Seis anos e oito meses após o incêndio no Centro de Treinamento do Flamengo, a Justiça decidiu absolver todos os réus envolvidos no caso, alegando falta de provas concretas que os responsabilizem criminalmente pela tragédia que vitimou dez adolescentes e feriu gravemente outros três. O fogo, que teve início em um dos containers utilizados como alojamento para os jovens atletas, foi atribuído a um curto-circuito em um aparelho de ar-condicionado.
A decisão judicial, que absolveu sete réus, incluindo ex-funcionários do clube, profissionais da empresa responsável pela instalação dos containers e um sócio da empresa de manutenção do ar-condicionado, foi proferida pelo juiz Tiago Fernandes de Barros. Segundo o magistrado, a Polícia Civil e o Ministério Público do estado não apresentaram evidências suficientes para estabelecer uma ligação direta entre as ações ou omissões dos acusados e a causa do incêndio.
A denúncia do Ministério Público foi considerada genérica e contraditória, não especificando o papel individual de cada réu na ocorrência do sinistro. O juiz Barros criticou a estratégia acusatória, que, segundo ele, mirou em “pessoas em posições de destaque ou de visibilidade institucional” sem apresentar uma conexão clara com a causa inicial do incêndio.

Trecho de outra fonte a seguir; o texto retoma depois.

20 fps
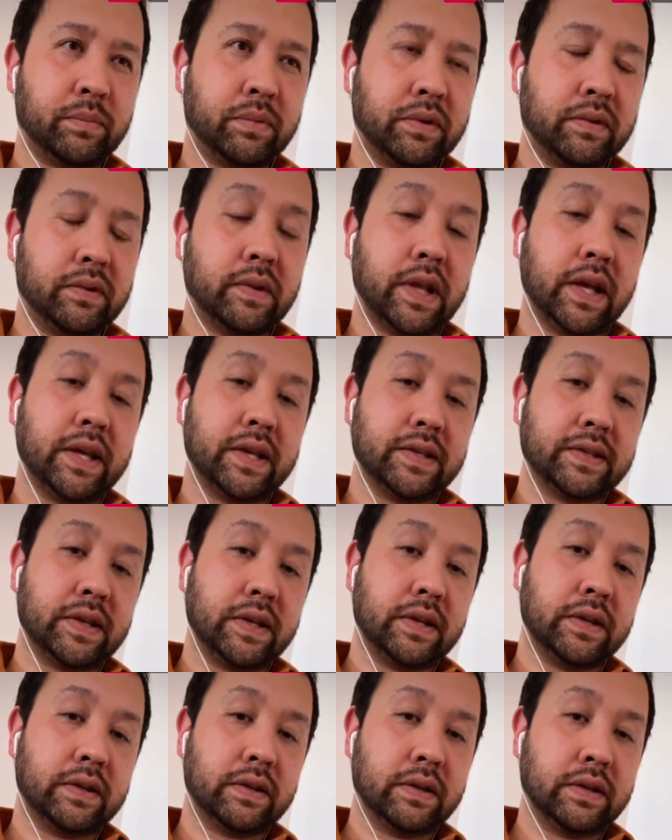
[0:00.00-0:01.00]
just been
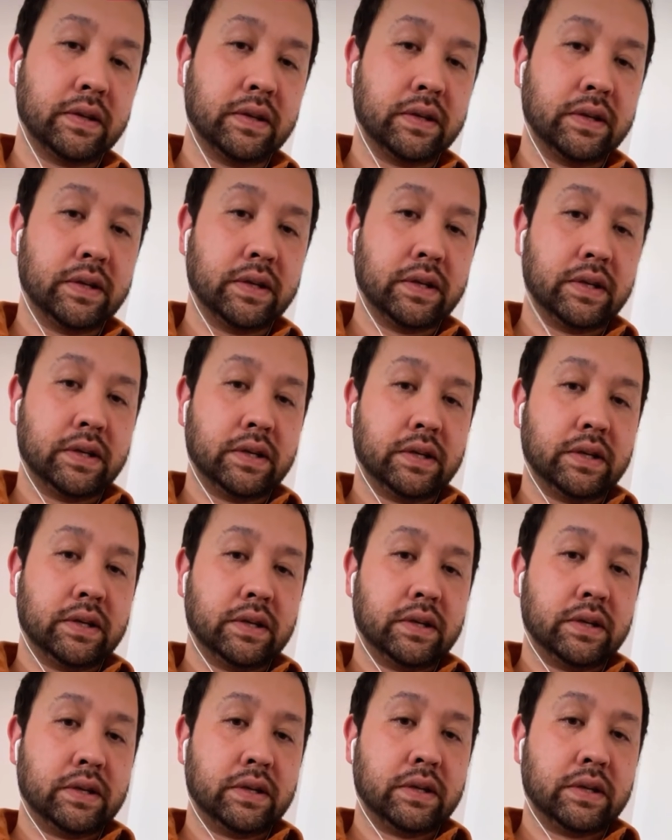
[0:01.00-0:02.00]
lazy.
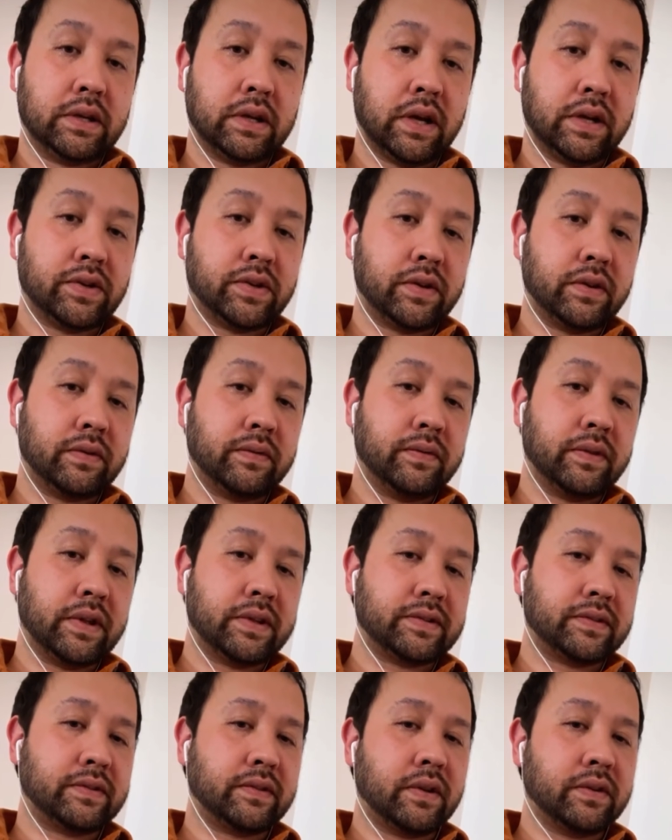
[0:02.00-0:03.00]
I should
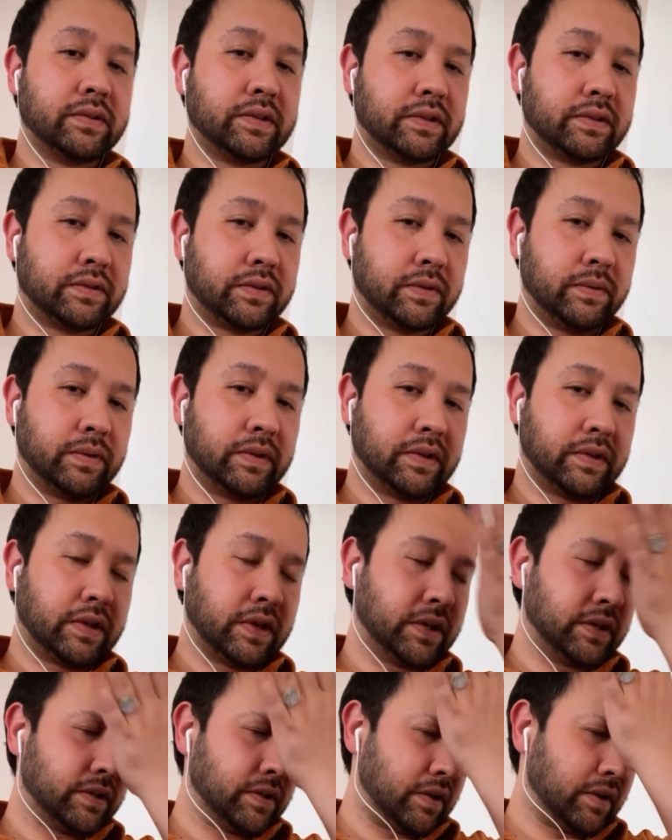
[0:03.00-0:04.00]
have. Those are two of
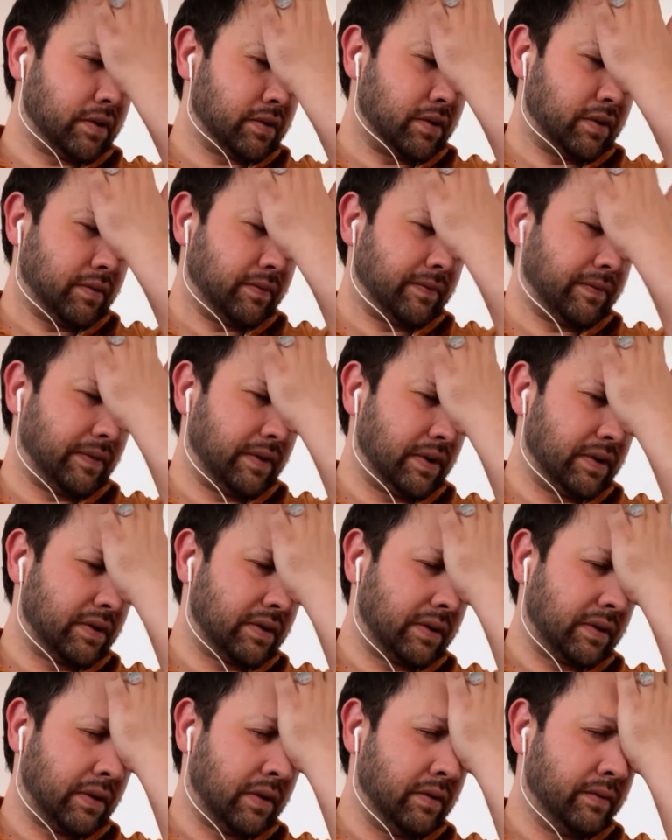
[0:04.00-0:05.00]
the things that I should have
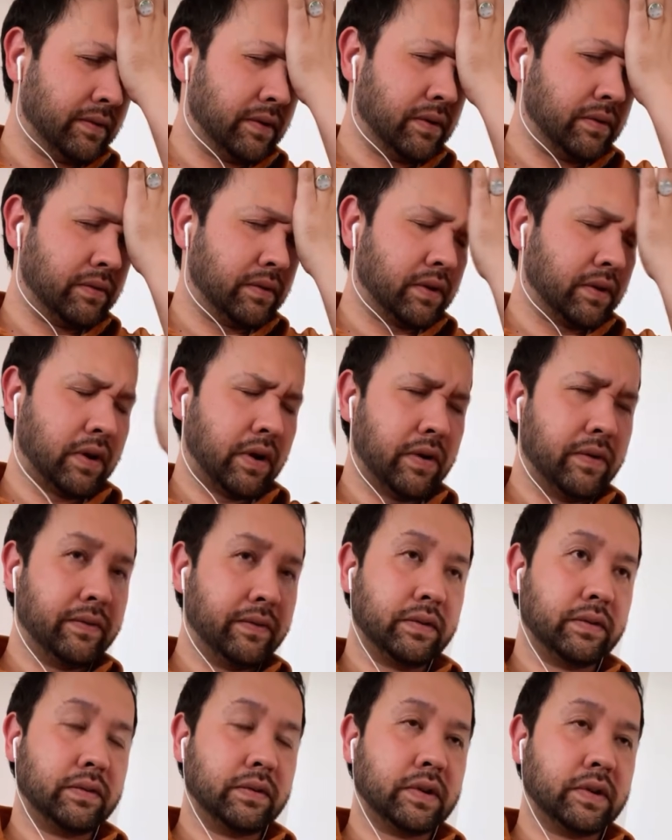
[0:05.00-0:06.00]
finished over
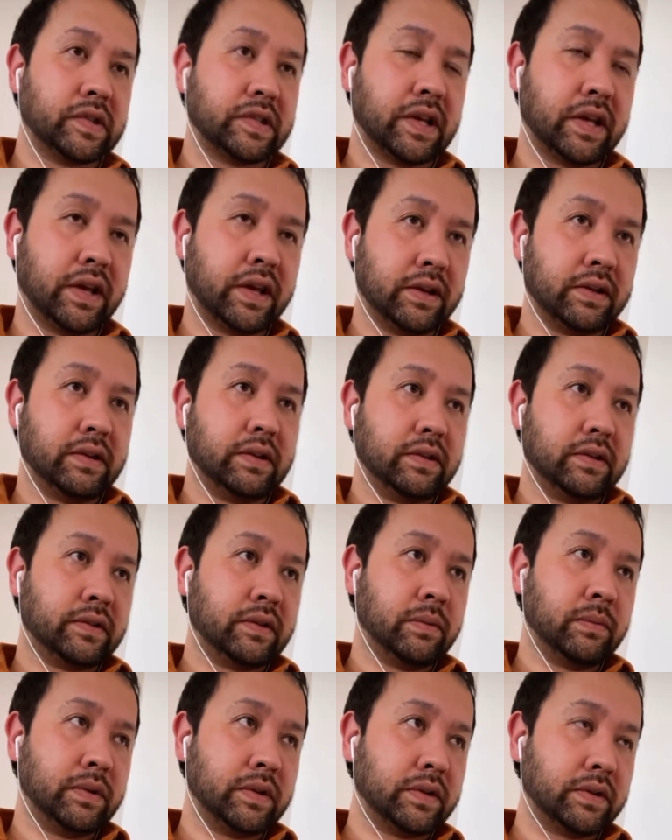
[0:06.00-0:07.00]
COVID because I had
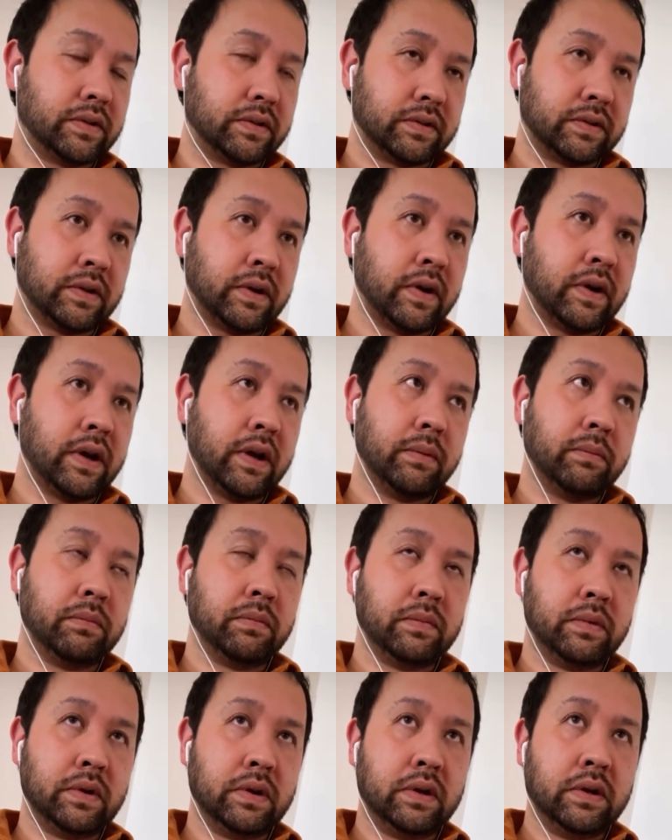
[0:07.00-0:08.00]
so much
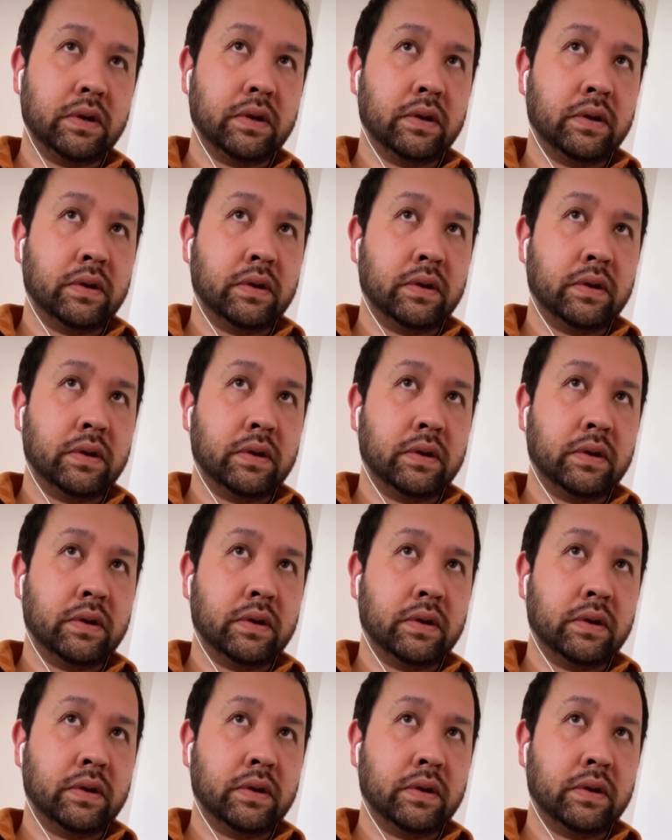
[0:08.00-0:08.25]
time,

Embora a acusação inicial tenha levantado a hipótese de falha na manutenção do ar-condicionado, depoimentos e laudos técnicos indicaram que as instalações elétricas do Ninho do Urubu apresentavam “falhas estruturais graves”, como disjuntores superdimensionados, cabos subdimensionados e ausência de desligamento automático em caso de sobrecarga.
A absolvição dos réus gerou forte comoção e indignação entre os familiares das vítimas. Darlei, pai de Bernardo, um dos adolescentes que perderam a vida no incêndio, expressou sua tristeza e preocupação com a possibilidade de que tragédias semelhantes se repitam sem que haja responsabilização. Darlei Pisetta, presidente da Associação dos Familiares de Vítimas do Incêndio, lamentou a decisão e enfatizou a necessidade de que os responsáveis sejam responsabilizados.
Diante da decisão, a Polícia Civil reafirmou que realizou todas as diligências necessárias para apurar o caso e identificar os responsáveis. Tanto o Ministério Público quanto a associação dos familiares das vítimas já anunciaram que recorrerão da decisão judicial, buscando reverter o resultado e garantir que a justiça seja feita.